* [EXERCISE INSTRUCTIONS]
Each line below is to be copied exactly; images do not go into the copy.

* [SUPPLIED DATA]

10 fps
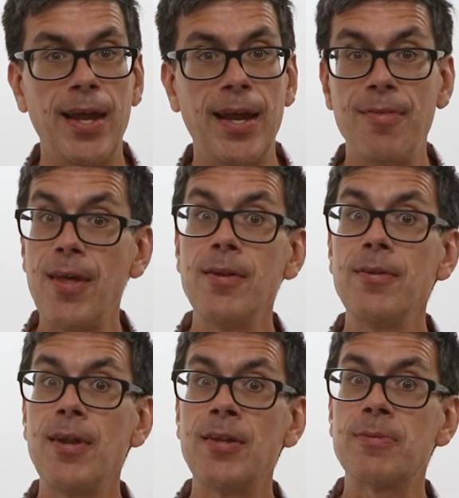And
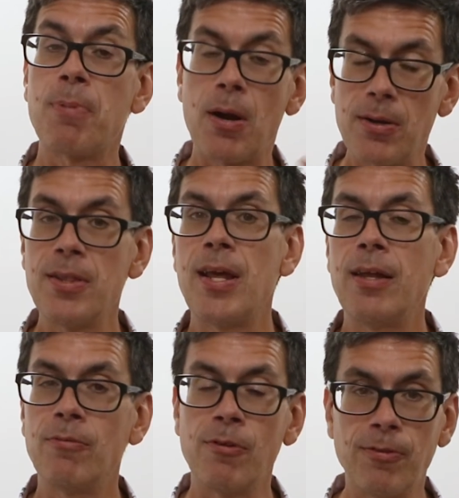then as part of
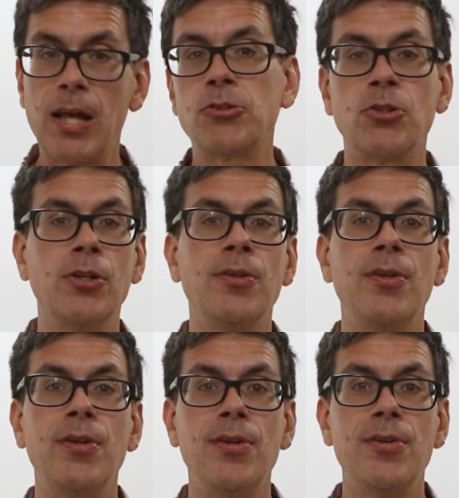that reflection,
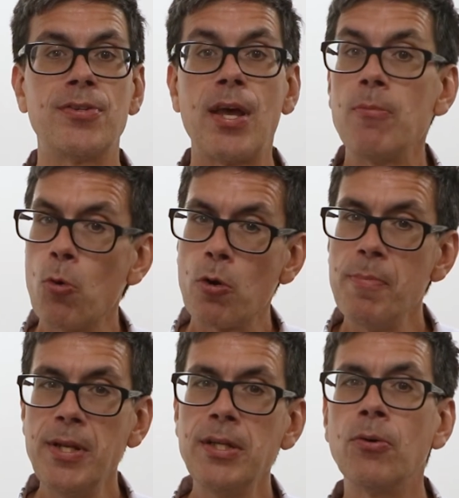set more
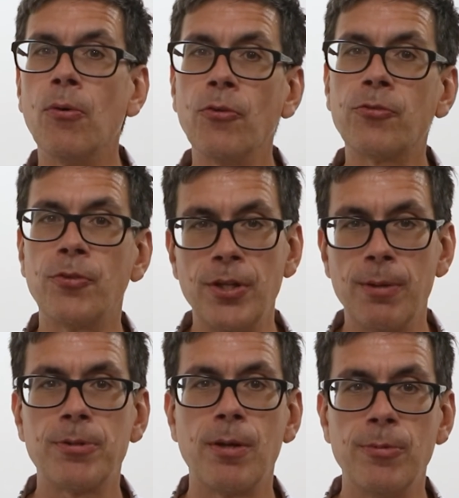mini goals for the
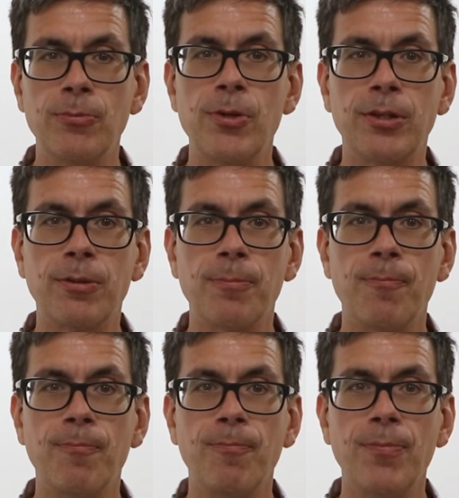upcoming week.
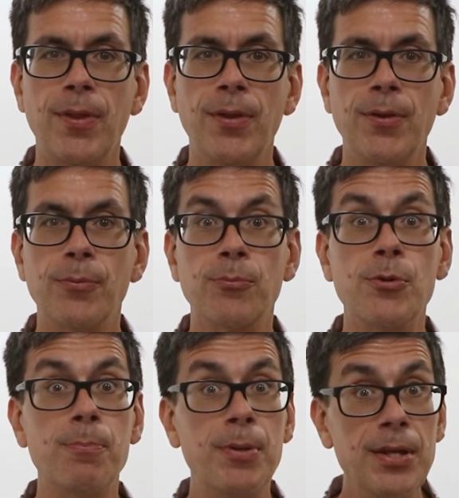
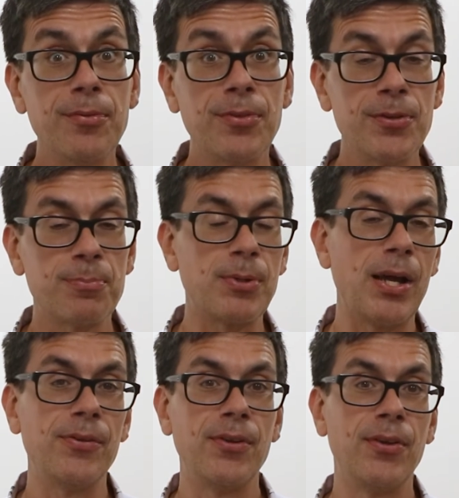Repeat this
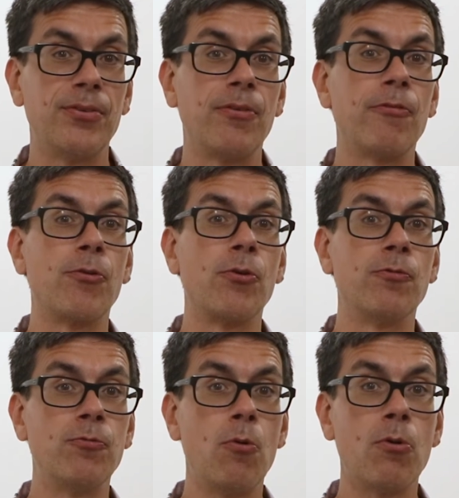process for
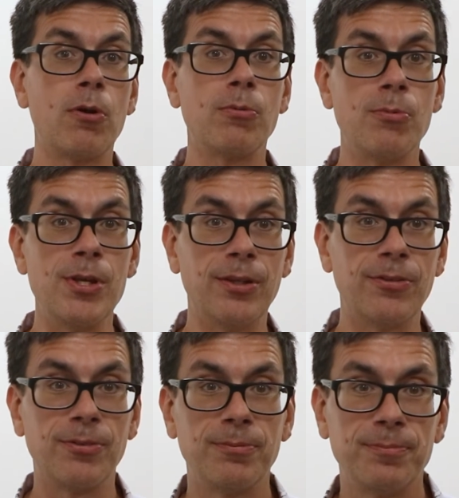4
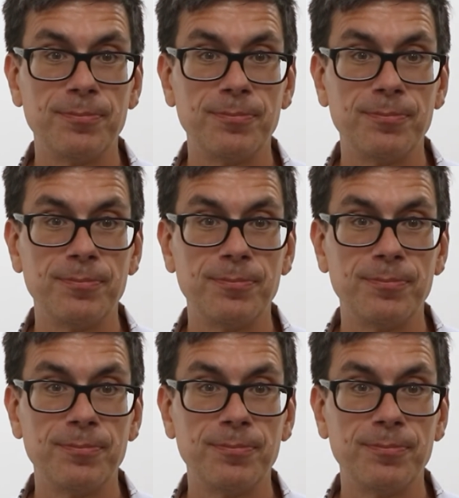weeks.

* [YOUR SOLUTION]
10 fps
And
then as part of
that reflection,
set more
mini goals for the
upcoming week.
Repeat this
process for
4
weeks.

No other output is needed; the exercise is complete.